Happy Mother’s Day!

Dear Writers,

If you’re a writer, you’ve probably got stuff with your mother. Maybe she was there for you. Maybe she wasn’t.  Maybe she thought you hung up the sun in the morning. Maybe you drove each other crazy. Maybe she worked constantly and wished she could be home. Maybe she was a full time mother who wanted to be elsewhere. Maybe you lost her too young. Maybe you cared for her deep into old age. Maybe you adored her. Maybe she was absent. Maybe you miss her more than words can say. Maybe you were mothered by friends, aunts, teachers, grandmothers, coaches, cousins, brothers, sisters, fathers and friends’ mothers.

Mother’s Day is a crazy-making holiday and yet we are forced to acknowledge and celebrate it every May. To me, it is a holiday that highlights the difficulties of love, and thus presents an opportunity to write.

My longtime student, Hilda Chazanovitz, published this beautiful piece, The Loving, Complex Relationship I Had With My Mother, a Holocaust Survivor in The Forward last week.

Another longtime student, Elizabeth Emrey, won second prize from The Girlfriend for her essay, “Mother Knows Best.” My friend and co-teacher Judy Rabinor’s essay was also honored. Both were published in The Girlfriend this week.

I published a piece, The Purchase That Made Me Feel Like A Sexy Woman. It’s not about my mother, though to paraphrase my old Wellesley English professor, William Cain, who once wrote in a book dedicated to his wife: “Her presence is in every word I write.”

Two years ago, Katherine Heiny, the novelist and short story writer, wrote this beautiful essay for the Guardian about visiting her mother, who had Lewy Body Disease. I asked Heiny what prompted her to write the story:

I was about to visit my mom for the first time since the pandemic and decided to write about that,” Heiny says. “I actually wrote it in real time, visiting my mom in the mornings and then writing in the afternoon and evening. I'm a slow writer and it was very challenging to write 3,000 words in a single week. I cried a lot while writing it—it was very hard to articulate thoughts I'd barely allowed myself to have about her life and what it was like now—but it was cathartic.”

“I've gotten so many emails from people with loved ones with dementia who said I'd described their exact feelings and helped them feel not so alone and that alone made it time well spent. My mother died in January and now I can think of her with joy instead of sorrow. The night she died, I left the nursing home and there was a huge power outage in Midland. It seemed like the world had dimmed its lights in order for her to ascend. She was that special. I'm so grateful that I had the chance to write about her.”

Heiny just published a wonderful new short story collection, Games and Rituals.
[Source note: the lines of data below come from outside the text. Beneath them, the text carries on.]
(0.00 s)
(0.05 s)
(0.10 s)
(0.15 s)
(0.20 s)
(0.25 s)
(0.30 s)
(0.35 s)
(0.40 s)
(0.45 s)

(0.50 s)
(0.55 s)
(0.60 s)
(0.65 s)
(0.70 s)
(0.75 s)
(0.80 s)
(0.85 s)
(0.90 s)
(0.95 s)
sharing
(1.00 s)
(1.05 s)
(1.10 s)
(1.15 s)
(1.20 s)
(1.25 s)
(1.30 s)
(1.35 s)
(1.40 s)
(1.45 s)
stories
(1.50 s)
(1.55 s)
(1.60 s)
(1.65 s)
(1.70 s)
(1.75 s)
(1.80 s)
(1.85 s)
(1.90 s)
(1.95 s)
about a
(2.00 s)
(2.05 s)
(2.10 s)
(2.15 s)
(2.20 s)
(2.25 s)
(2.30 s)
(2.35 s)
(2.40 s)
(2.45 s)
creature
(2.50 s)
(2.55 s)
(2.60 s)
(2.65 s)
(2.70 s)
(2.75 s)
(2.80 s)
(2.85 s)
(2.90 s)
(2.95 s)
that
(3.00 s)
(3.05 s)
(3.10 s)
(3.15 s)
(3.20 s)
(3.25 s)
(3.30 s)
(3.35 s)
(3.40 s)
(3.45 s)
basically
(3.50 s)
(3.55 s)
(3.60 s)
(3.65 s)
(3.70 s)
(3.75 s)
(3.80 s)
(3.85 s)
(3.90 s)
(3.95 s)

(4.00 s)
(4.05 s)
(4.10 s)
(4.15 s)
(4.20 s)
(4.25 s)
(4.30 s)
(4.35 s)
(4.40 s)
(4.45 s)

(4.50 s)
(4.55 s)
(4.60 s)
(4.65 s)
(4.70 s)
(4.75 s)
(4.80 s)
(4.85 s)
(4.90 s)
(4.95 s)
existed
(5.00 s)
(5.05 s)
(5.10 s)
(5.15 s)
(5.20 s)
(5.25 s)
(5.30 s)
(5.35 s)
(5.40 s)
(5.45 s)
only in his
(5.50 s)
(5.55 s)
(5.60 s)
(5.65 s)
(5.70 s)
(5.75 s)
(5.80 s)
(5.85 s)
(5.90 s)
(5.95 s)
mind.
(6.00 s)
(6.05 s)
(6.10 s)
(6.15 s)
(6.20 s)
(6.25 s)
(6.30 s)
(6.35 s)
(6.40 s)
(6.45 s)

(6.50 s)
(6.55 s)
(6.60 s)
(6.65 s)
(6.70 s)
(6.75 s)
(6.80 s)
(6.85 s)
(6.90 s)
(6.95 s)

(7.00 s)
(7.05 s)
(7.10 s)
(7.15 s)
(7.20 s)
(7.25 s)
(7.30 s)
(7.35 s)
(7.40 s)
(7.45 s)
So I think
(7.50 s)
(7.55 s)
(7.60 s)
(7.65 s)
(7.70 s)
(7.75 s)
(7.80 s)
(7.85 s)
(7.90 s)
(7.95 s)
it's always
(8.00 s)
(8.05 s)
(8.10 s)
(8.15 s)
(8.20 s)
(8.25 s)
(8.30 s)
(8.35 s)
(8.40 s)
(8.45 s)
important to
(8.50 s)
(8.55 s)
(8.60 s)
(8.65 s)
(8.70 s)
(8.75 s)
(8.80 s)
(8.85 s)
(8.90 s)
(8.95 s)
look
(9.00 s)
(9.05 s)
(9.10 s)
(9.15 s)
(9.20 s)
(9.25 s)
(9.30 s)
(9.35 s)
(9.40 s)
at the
This Mother’s Day, give yourself a hug and a kiss and watch Judy Blume Forever. The documentary starts with Blume reading a passage about masturbation, and only gets funnier and better from there.  Blume has two adult kids and was married three times (she doesn’t think her first husband read any of her books). She debated Pat Buchanan on Crossfire. Her books have been banned and she wrote so many great ones, including Are You There God? It’s Me, Margaret, Then Again Maybe I Won’t, Forever, Deenie, Blubber and Wifey,. She has sold more than 85 million books, owns a bookstore in Key West and maintains an active correspondence with her readers. Readers write to her about their families, friends, bodies, bullying, gender identity, divorce, incest and suicide. Blume writes them back; she nurtures them through words. The documentary features powerful interviews with Lorrie Kim and Karen Chilstrom, two women Blume has corresponded with for decades, The movie version of Are You There, God? It’s Me, Margaret is out this week. Let’s all see it!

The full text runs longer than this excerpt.